Da ich meist an meinem Notebook mit ner "normalen" Tastatur arbeite (oder auch mit Handy über Bluetooth media Center steuere nicht ganz so wichtig) habe ich keinen Zugriff mehr auf die Sonder Funktionen(FN-Taste) wollte mir da so ein kleines Java Programm(von mir aus auch ne andere Sprache wenn jemand weiss, wie es einfacher geht) schreiben, das im Hintergrund läuft und eine von mir einzugebene Tastenkombination in die FN Taste umwandelt.
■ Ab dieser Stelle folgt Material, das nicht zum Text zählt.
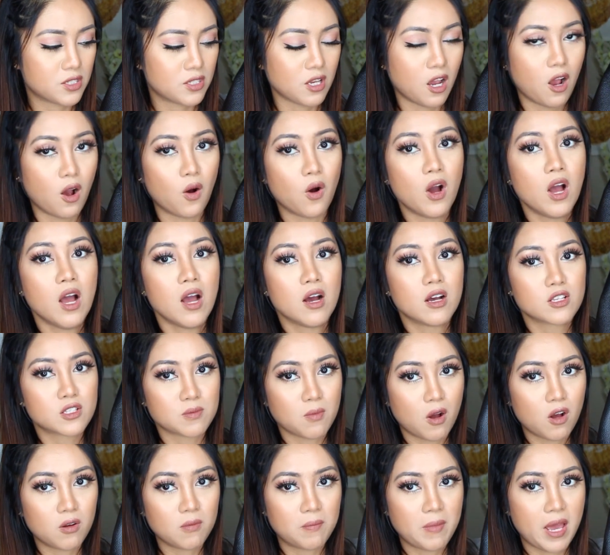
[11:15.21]
So
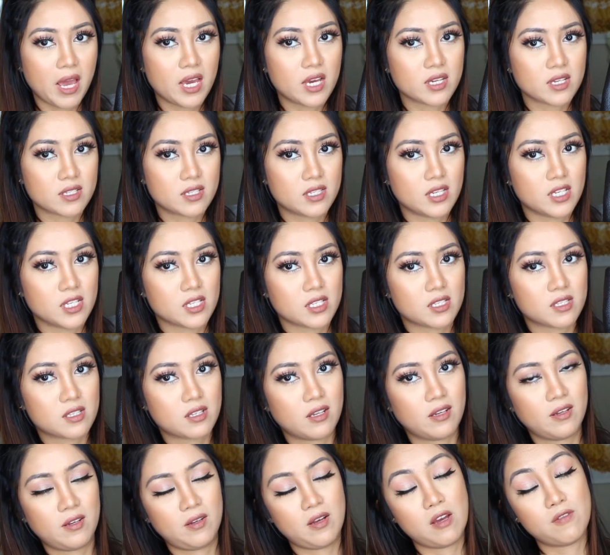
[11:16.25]
small bags
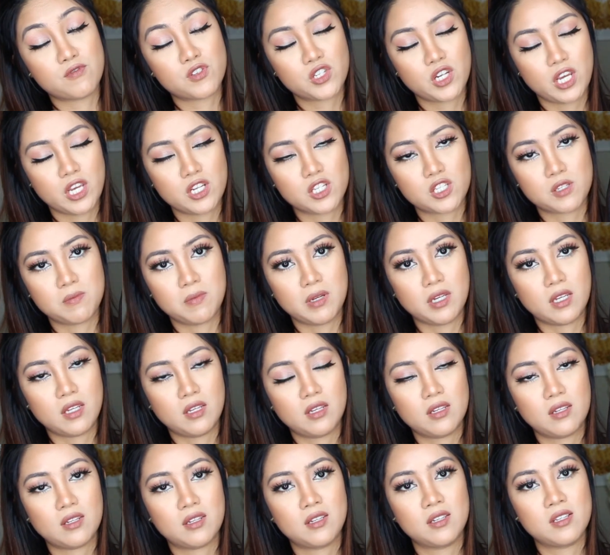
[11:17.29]
is changed
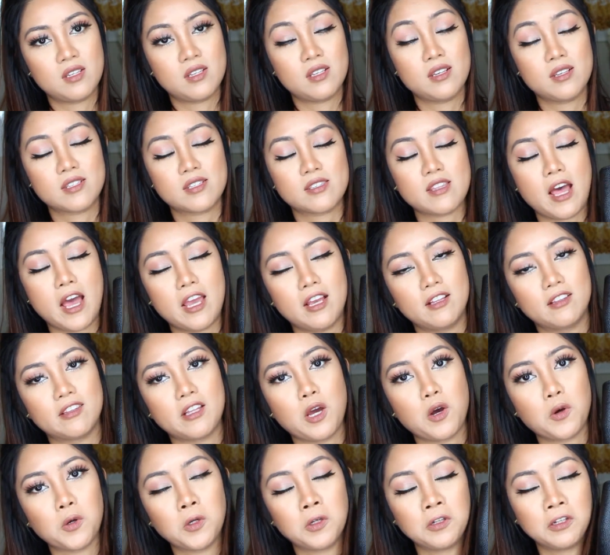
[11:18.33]
my style
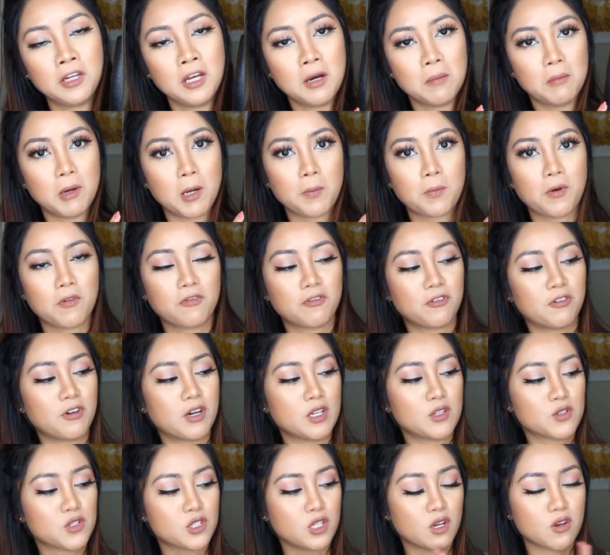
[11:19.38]
now, my
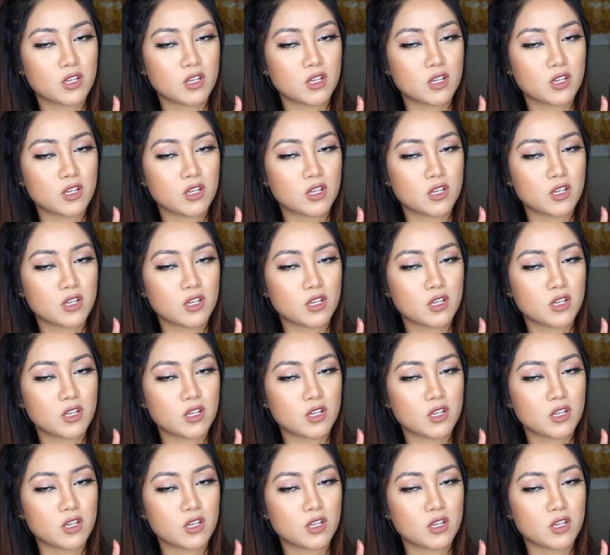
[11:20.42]
preference.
habe mir erstmal nen normalen KeyListener geschrieben um herauszufinden, welchen KeyCode die FN Taste überhaupt hat. allerdings reagiert Java überhaupt nicht darauf. Mache ich irgendwas falsch oder ist das von Java aus noch nicht vorgesehen.


```
public void keyPressed(KeyEvent arg0) {
				System.out.println(arg0.getKeyCode());
}
```

Vielleicht hat auch jemand von euch ne Idee, wie ich mit Java auf Tastatureingaben reagiere, wenn ich keinen Focus auf dem Object habe.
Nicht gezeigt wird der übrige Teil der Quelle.